3.5 Unattributed Wallets
- Percentage of Total Stablecoin Supply: 54%
- Percentage of Total Stablecoin Trading Volume in the Past 30 Days: 35%
- Reserve Income: $5.6 billion
The stablecoin activity in unattributed wallets is harder to explain, as the intent behind transactions must be inferred or confirmed through private data. Nevertheless, these wallets account for the vast majority of stablecoin supply and often represent a significant portion of trading volume.
The composition of unattributed wallets includes:
- Retail users
- Unidentified institutions
- Startups and small to medium-sized enterprises
- Dormant or passive holders
- Unclassified smart contracts
Although attribution models are not perfect, these "gray area" wallets are increasingly significant in real-world payments, savings, and operational processes, many of which do not fully align with traditional DeFi or trading frameworks.
Some of the most promising use cases are emerging, including:
- P2P remittances
- Treasury management for startups
- Dollar savings for individuals in inflationary economies
- Cross-border B2B payments
- E-commerce and merchant settlements
- In-game economies
As regulatory transparency increases and payment-centric infrastructure continues to attract capital, these emerging use cases are expected to expand rapidly, especially in regions underserved by traditional banking services.
Related content can be found: Artemis: First-line data from stablecoin payment adoption
Currently, we will focus on the following high-level trends:
Despite the large number of unattributed wallets (over 150 million), the vast majority of wallets hold negligible balances. Over 60% of unattributed wallets hold less than $1 in stablecoin balances, while there are fewer than 20,000 wallets holding more than $1 million in stablecoin balances.
When we shift our focus to the balance of each wallet, the situation is completely reversed.
There are fewer than 20,000 unattributed wallets with balances exceeding $1 million, holding a total of over $76 billion, which accounts for 32% of the total stablecoin supply.
Meanwhile, wallets with balances below $10,000 (accounting for over 99% of unattributed wallets) hold a total of $9 billion, which is less than 4% of the total stablecoin supply.

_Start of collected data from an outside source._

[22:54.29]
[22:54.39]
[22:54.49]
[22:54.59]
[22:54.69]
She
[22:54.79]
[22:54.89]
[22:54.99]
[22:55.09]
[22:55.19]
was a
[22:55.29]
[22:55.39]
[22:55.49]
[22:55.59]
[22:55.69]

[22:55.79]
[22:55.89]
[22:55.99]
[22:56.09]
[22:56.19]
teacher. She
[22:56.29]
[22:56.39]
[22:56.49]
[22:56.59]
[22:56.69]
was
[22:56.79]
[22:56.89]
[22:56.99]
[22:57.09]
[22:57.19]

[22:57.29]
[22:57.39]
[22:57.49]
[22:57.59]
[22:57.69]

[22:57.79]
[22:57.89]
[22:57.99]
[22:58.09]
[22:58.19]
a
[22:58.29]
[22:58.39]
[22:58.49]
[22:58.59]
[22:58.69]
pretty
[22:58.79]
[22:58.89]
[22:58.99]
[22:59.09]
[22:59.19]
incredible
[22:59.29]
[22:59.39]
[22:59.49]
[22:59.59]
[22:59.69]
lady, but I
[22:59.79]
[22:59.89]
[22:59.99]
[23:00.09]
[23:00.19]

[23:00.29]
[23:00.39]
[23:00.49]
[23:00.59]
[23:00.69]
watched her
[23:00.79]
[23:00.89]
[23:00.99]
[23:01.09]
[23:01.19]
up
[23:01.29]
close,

Most wallets are small in scale, but the majority of unattributed stablecoins are held by a few high-value groups. This distribution reflects the dual nature of stablecoin usage: on one hand, there is a broad base of grassroots users, and on the other hand, there is a high concentration among institutional users or whales.
### Conclusion
The stablecoin ecosystem has entered a new phase, where value will increasingly flow to those building applications and infrastructure.
This marks a key maturation of the market, shifting the focus from the currency itself to the programmable systems that make the currency work. With the improvement of regulatory frameworks and the surge of user-friendly applications, stablecoins are poised for exponential growth. They combine the stability of fiat currencies with the programmability of blockchain, making them a cornerstone of future global finance.
The future of stablecoins belongs to those who create applications, infrastructure, and experiences that unlock their full potential. As this shift accelerates, we can expect more innovations in how value is created, distributed, and accessed throughout the ecosystem.
The future financial world will not only be defined by stablecoins but by the ecosystem that forms around them.